TASK INSTRUCTIONS: Of the records that follow, copy only the lines from the line containing "[0:00.00-0:01.00]" to the line containing "Word for word: Even", both included, exactly as written.

─── RECORDS SUPPLIED ───

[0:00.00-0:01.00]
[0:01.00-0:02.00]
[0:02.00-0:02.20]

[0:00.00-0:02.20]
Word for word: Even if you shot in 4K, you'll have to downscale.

───
─── RECORDS SUPPLIED ───

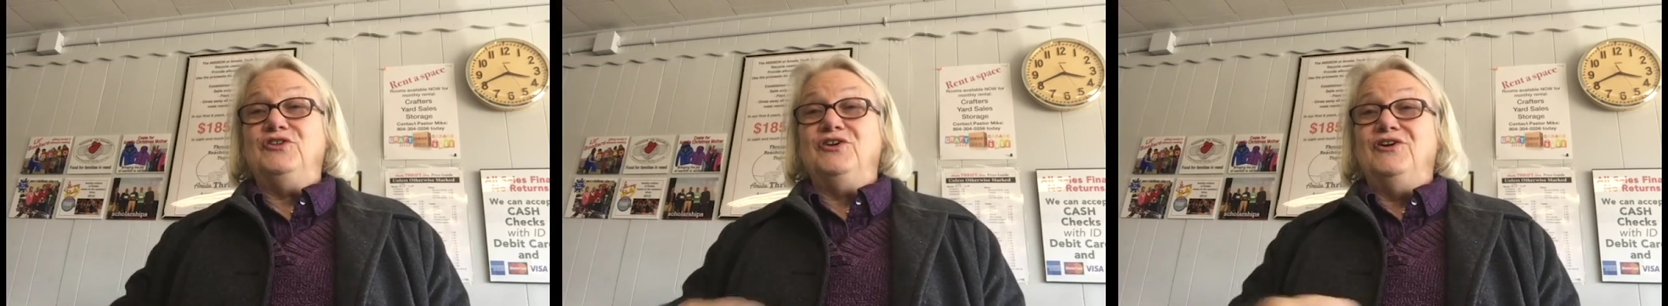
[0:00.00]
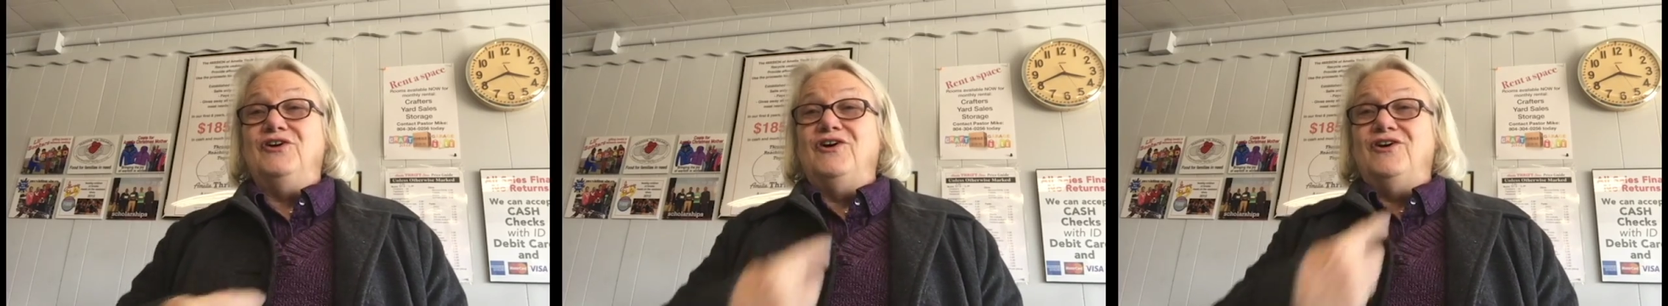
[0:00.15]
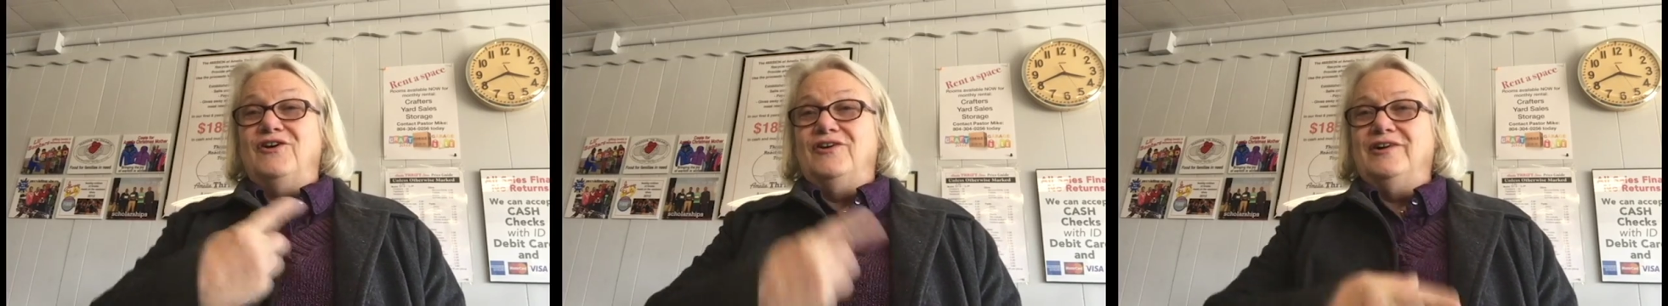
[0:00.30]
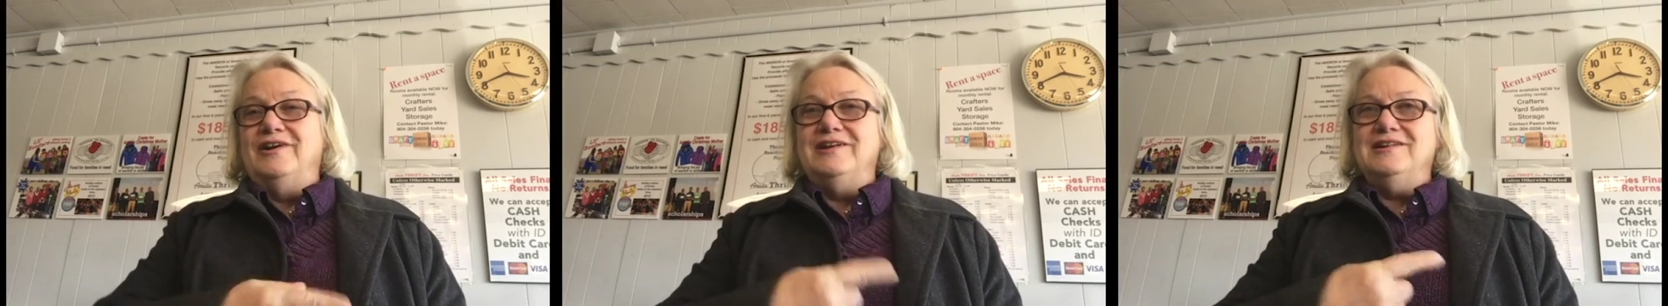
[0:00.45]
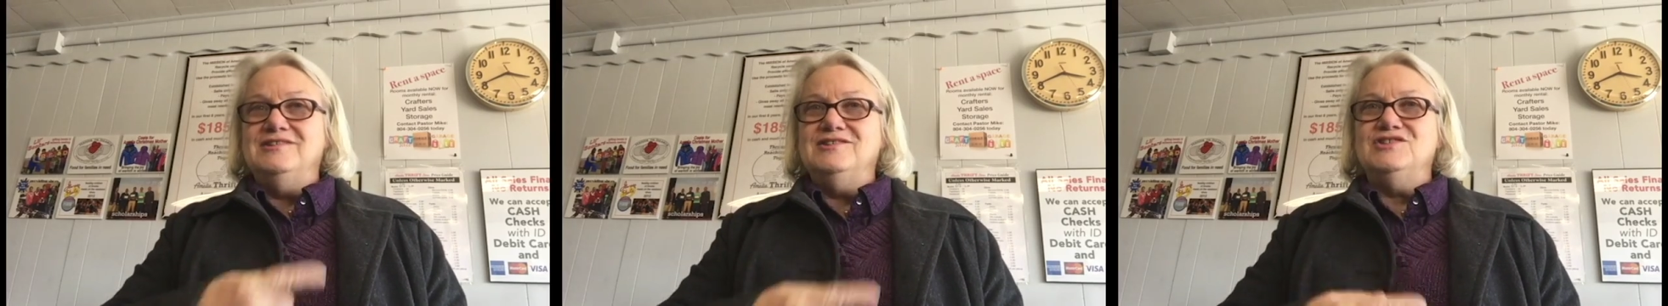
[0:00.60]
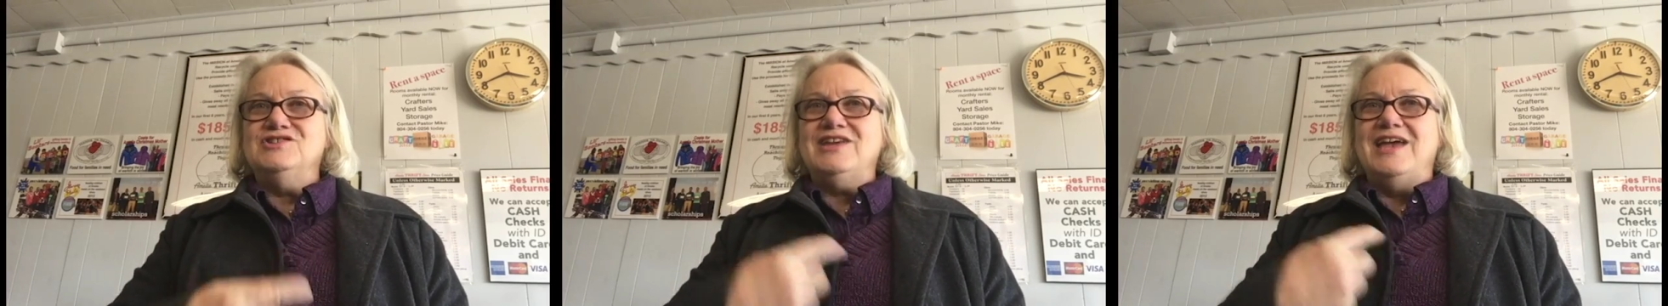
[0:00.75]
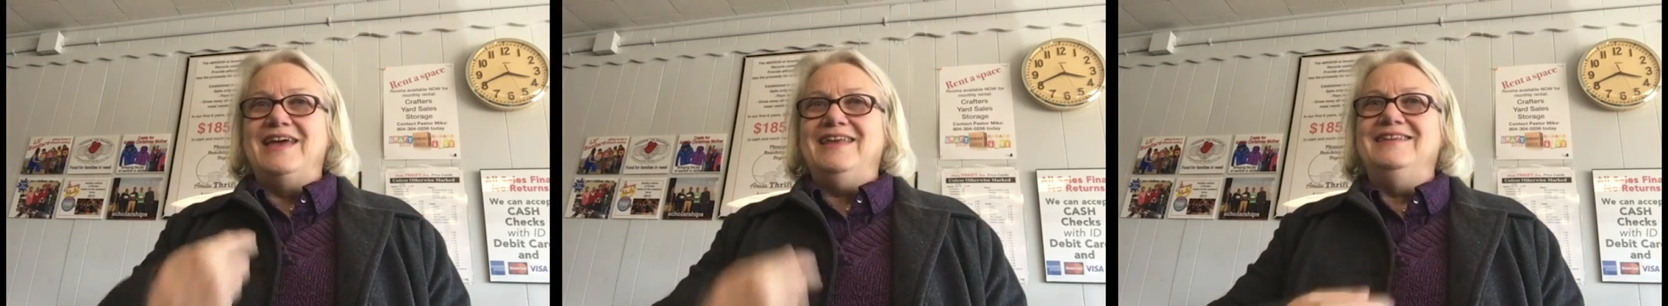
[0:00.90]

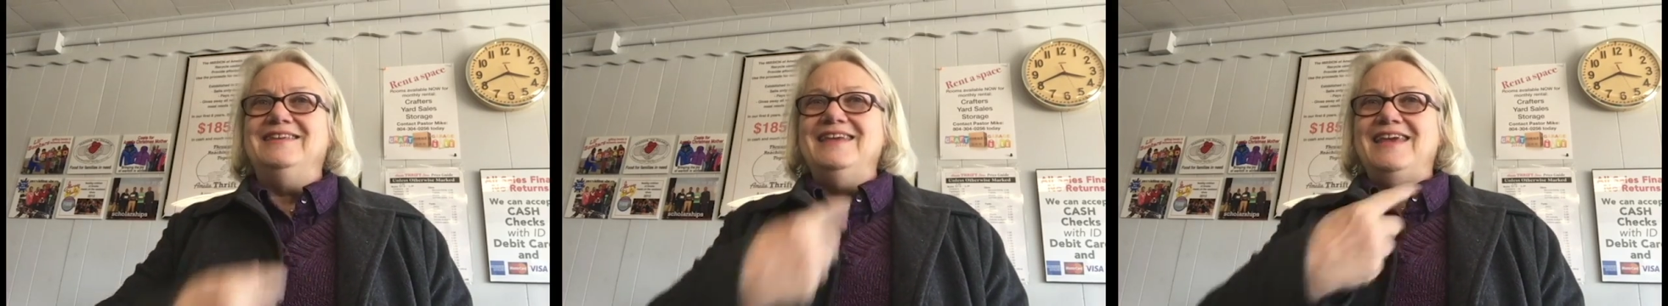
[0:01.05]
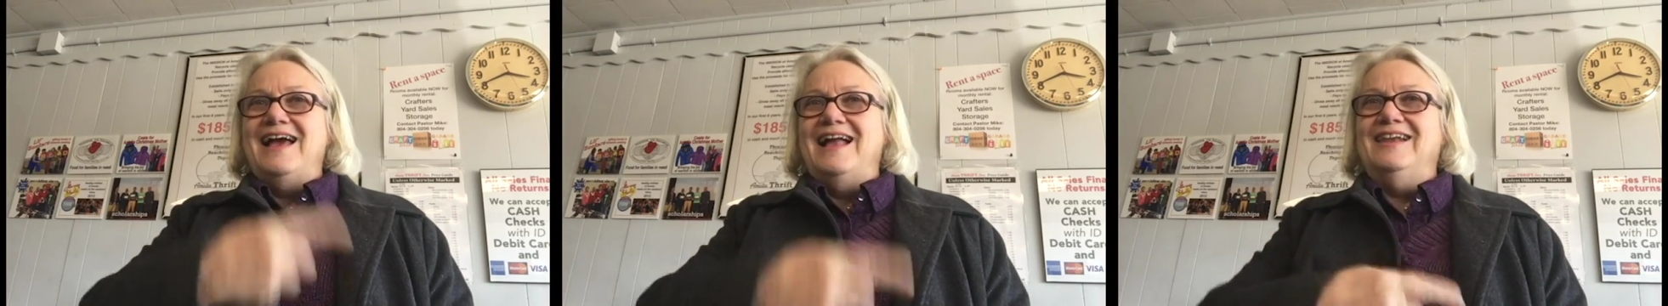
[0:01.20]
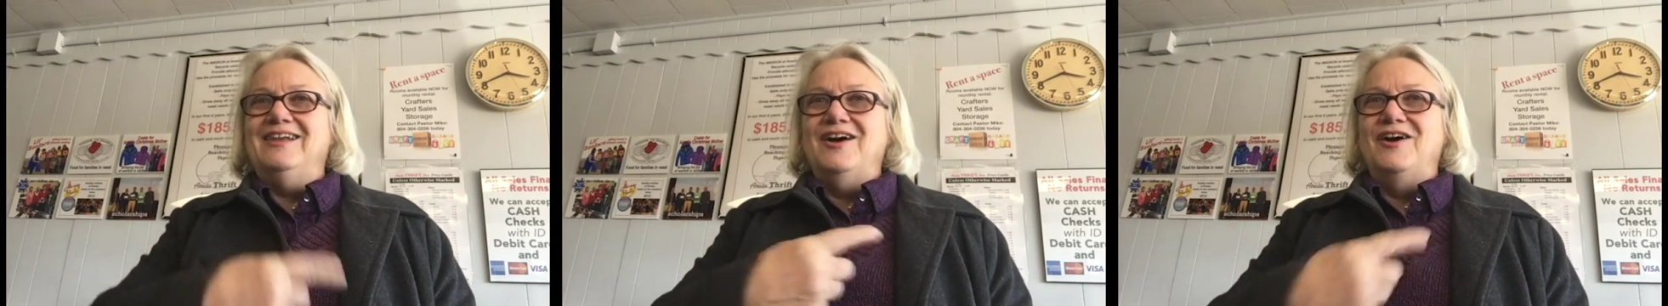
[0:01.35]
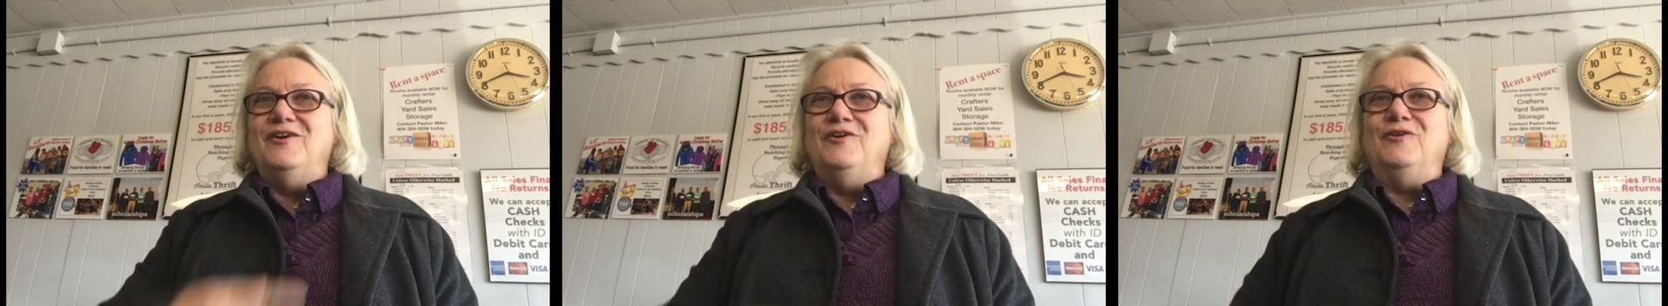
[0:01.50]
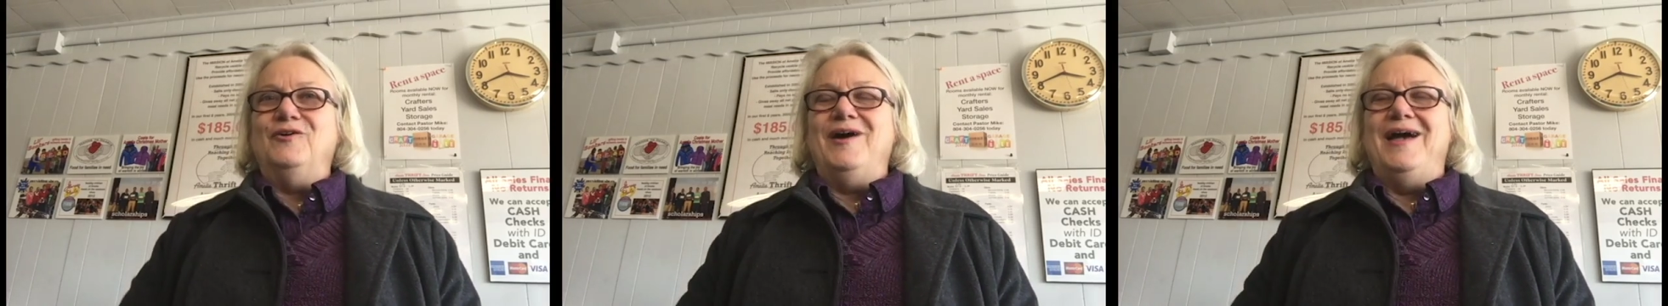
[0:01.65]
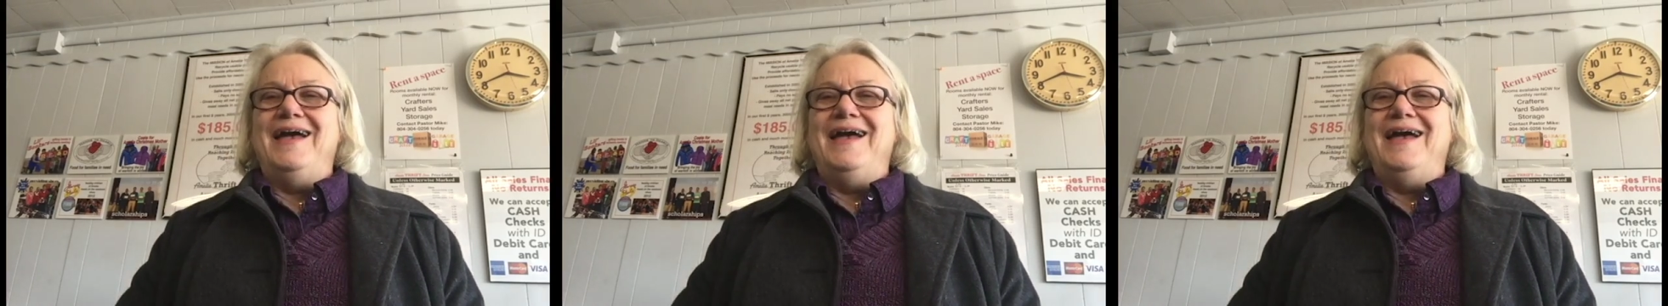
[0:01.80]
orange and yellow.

───

RESPONSE AREA:
[0:00.00-0:01.00]
[0:01.00-0:02.00]
[0:02.00-0:02.20]

[0:00.00-0:02.20]
Word for word: Even if you shot in 4K, you'll have to downscale.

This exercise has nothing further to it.